A dozen or so years ago, my first ‘official’ book reviews were published. Both of them had been commissioned–that sounds so grand!–by the APA Newsletter on Teaching Philosophy: Philosophical Naturalism by David Papineau and What Is This Thing Called Science? by Alan Chalmers. (The always-ahead-of-the-curve APA website’s archive is incomplete and I cannot find copies of these reviews any more. Perhaps it’s just as well.) Back then, I was completing my dissertation and welcomed the opportunity to broaden my readings, develop some analytical writing skills and of course, add a few lines to my CV. My editor was happy with the reviews I sent in and suggested only exceedingly minor edits.
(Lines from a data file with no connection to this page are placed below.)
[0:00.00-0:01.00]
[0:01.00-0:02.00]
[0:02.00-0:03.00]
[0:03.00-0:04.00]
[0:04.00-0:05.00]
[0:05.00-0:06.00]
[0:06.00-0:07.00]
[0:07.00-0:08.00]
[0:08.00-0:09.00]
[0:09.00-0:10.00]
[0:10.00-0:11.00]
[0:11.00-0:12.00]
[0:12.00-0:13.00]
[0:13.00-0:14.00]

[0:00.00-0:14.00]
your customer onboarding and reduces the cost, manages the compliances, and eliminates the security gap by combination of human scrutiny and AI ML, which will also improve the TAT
A year later, I wrote another review, this time of Theory and Method in the Neurosciences (Peter K. Machamer, Rick Grush, Peter McLaughlin (eds)), for the journal Metascience. My draft review was rejected by the editor: it supposedly read like a tedious listing and description of the table of contents. The editor had seized on a confusion that I still entertained about how to write a good book review: the step-by-step analysis of arguments or the broad, synoptic take. In the case of my current assignment, this confusion had been made worse by my reviewing a collection of essays rather than a unitary monograph. Suitably chastened, I revised the review to take on–hopefully–a more elevated and magisterial view. It was accepted, and I moved on.
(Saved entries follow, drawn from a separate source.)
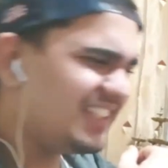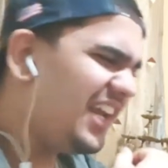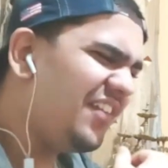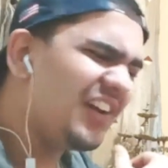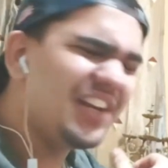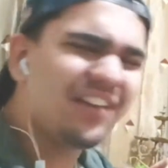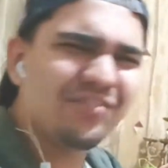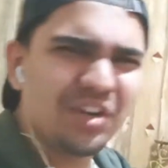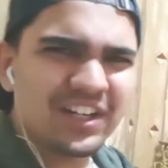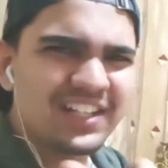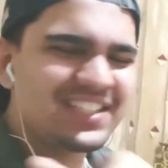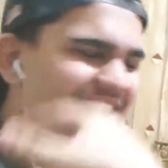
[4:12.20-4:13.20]
Even the
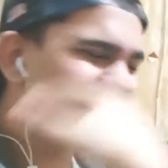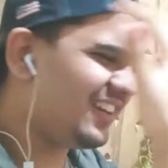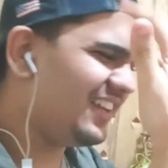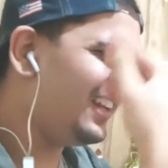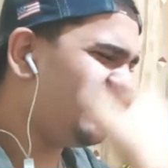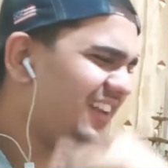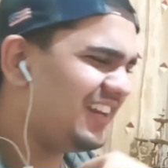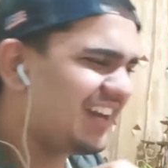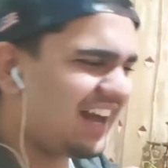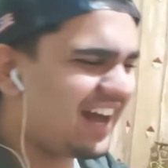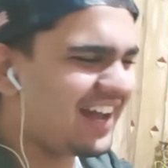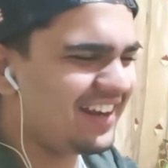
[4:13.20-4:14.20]
vocals are really, really
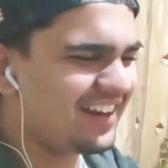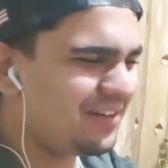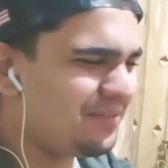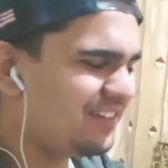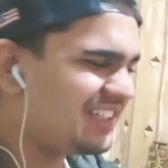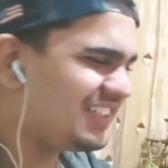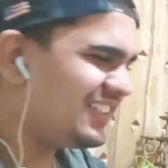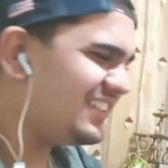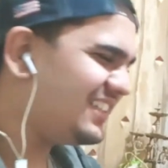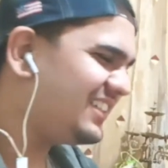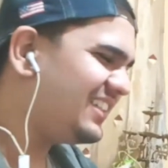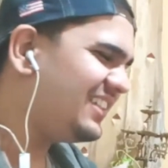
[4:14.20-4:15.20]
high and
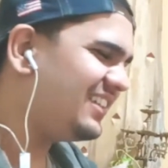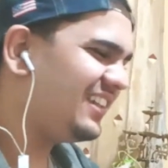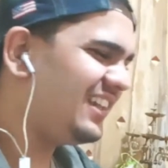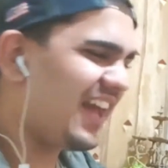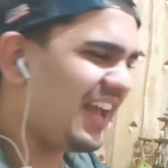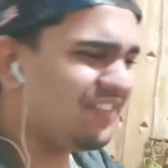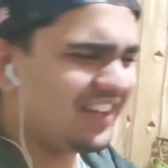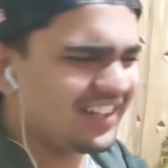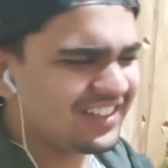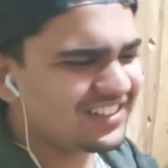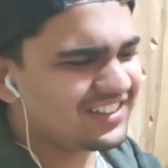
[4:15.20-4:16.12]
lively.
In the intervening years, I’ve only written a few more reviews. Truth be told, I’ve not been approached too often, and I’ve not minded, as I’ve often felt myself lacking in time given my academic commitments and teaching loads at Brooklyn College. Moreover, I find myself not wanting to review philosophy books as much as novels or collections of essays; if I want to diversify my readings now, it’s in a direction away from philosophy, of which I get plenty during my teaching and academic writing. But ‘the literary market’ seems considerably harder to crack, and so I patiently wait for my first commission in this arena, and satisfy myself by writing the odd critical note here on this blog.
Still, my early experiences in writing book reviews and my subsequent reading of review essays and author-reviewer disputes in those hoary fora, the New York and London Reviews of Books, still prompts the question of what the ‘correct’ approach to writing a book review might be: the micro or the macro? (As described above. I’m leaving aside the question of whether the hilariously negative and scathing review–a la Strohminger of McGinn–serves any value whatsoever, other than confirming the popular impression of academics as highly educated squabbling children.)
The best reviews, of course, eschew the excesses of either approach: they disdain the grim plod through the minutiae of the text as well as the lofty ramble or learned filler that only glancingly or perfunctorily considers the book under review. The former suffers on stylistic grounds and sometimes misses the forest for the trees; the latter on content, especially as it confirms its author as a blowhard.
Unsurprisingly, very few get the balance just right.
I also think reviewing books on a blog is very different from reviewing them for a publication. Blog reviews tend to run shorter, which makes it difficult to do more than scratch the surface and, one hopes, pique the reader’s interest in the subject. More like the “Books in Brief” section of the New Yorker.
Tom,
Agreed – I’ve tried it here and find it quite hard.